Passing of a Giant, Robert Bork

Statement of Committee for Justice President Curt Levey on the passing of Judge Robert H. Bork:
The nation has lost an intellectual and moral giant with the passing of Judge Robert Bork this morning.
His passing sadly reminds us of how much we lost in 1987 when, upon Judge Bork’s nomination to the U.S. Supreme Court, the political opportunism and shameful behavior of a number of senators blocked his confirmation. “Borking” was introduced to the English language as a term for unleashing the politics of personal destruction on an otherwise qualified nominee.
The integrity of judicial confirmations and, indeed, the very spirit of politics in Washington have suffered as a result of what was done to Judge Bork.  Even many liberal observers concede that the politicized confirmation process and content-free confirmation hearings so bemoaned today are rooted in Judge Bork’s defeat.  Today’s vacuous confirmation hearings make Judge Bork’s honest and highly substantive testimony in 1987 before a hostile Senate Judiciary Committee – headed by Sen.
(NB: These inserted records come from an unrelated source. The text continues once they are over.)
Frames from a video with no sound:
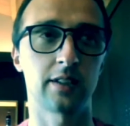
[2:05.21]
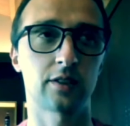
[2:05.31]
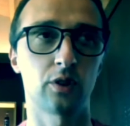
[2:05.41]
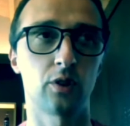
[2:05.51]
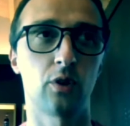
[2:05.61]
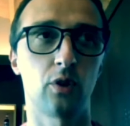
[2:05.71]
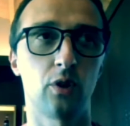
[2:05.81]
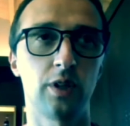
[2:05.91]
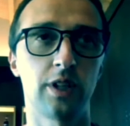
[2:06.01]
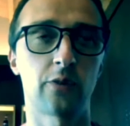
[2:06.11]
So
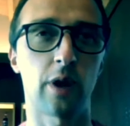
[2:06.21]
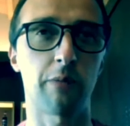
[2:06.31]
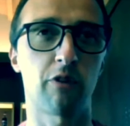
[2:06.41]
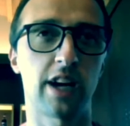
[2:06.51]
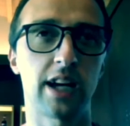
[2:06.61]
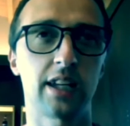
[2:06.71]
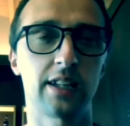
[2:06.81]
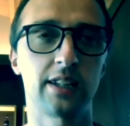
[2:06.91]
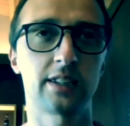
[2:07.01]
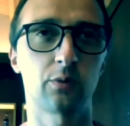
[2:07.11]
all the grape
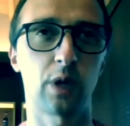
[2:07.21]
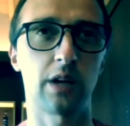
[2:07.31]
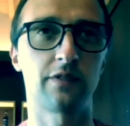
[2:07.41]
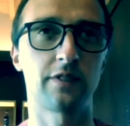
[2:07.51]
varieties we have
Joe Biden – seem even more courageous than it did 25 years ago.
Judge Bork’s tremendous courage and integrity, along with his towering intellect, would have ensured his place as one of the great U.S. Supreme Court Justices. But that would only have capped off what otherwise stands as one of the great legal careers in American history, encompassing both his scholarly work as a Yale Law School professor and the author of several legal books and his service to his country as Solicitor General of the United States and a D.C. Circuit judge.
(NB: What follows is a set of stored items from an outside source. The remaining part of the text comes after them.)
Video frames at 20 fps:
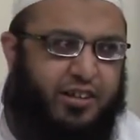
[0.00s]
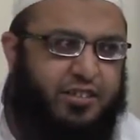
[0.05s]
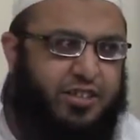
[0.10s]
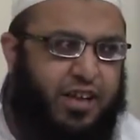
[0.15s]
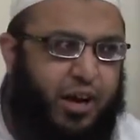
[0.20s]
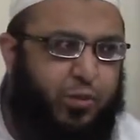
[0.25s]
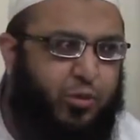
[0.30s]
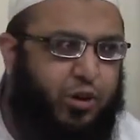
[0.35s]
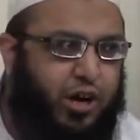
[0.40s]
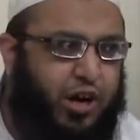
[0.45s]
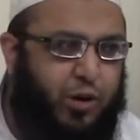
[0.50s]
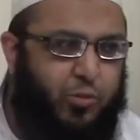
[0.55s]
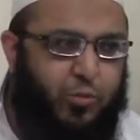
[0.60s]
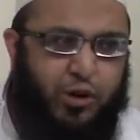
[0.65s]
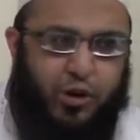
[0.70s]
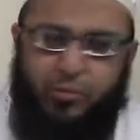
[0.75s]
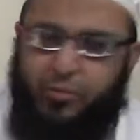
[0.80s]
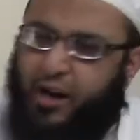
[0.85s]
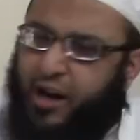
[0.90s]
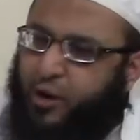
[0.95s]
A time will come
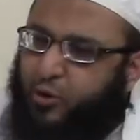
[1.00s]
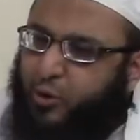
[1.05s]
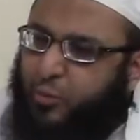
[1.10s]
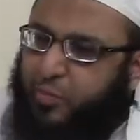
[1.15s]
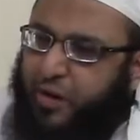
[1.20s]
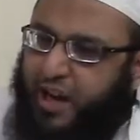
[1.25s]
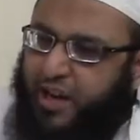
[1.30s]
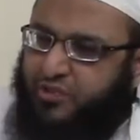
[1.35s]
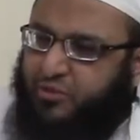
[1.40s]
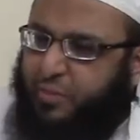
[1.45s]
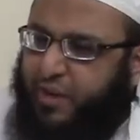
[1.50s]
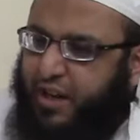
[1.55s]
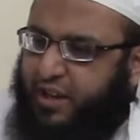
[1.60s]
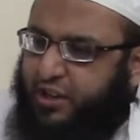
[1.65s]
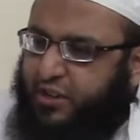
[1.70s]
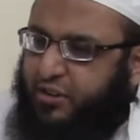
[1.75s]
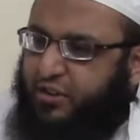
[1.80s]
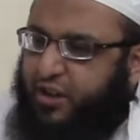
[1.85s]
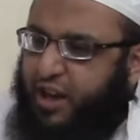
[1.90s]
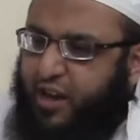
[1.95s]
where a man will pass by
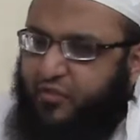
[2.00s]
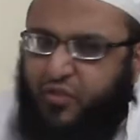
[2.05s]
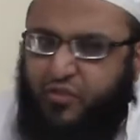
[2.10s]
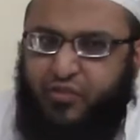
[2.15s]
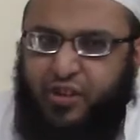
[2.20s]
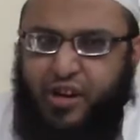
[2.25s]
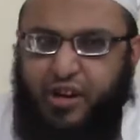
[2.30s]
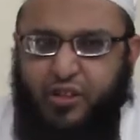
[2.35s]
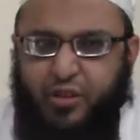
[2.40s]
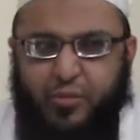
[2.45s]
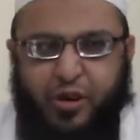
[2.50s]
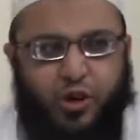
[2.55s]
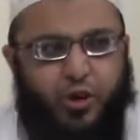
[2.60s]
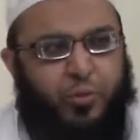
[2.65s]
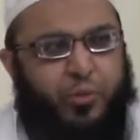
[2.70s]
the grave of another man.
However, Judge Bork’s greatest contribution to the law cannot be found in any one position he held.  Instead, he will long be remembered for transforming American law through his intellectual and moral leadership in the battle against the standard-less “living Constitution” approach to American jurisprudence that had become so fashionable in the middle of the twentieth century.
Judge Bork was a hero and inspiration to those of us who will continue the battle against judicial activism, in which judges “arrive at results by announcing principles that were never contemplated by those who wrote and voted for the law,” said Bork. Though we mourn his loss, we are grateful for his life and his contribution to the law, which will live on beyond the years of the younger lawyers and scholars he inspired.
Our thoughts and prayers are with Judge Bork’s family.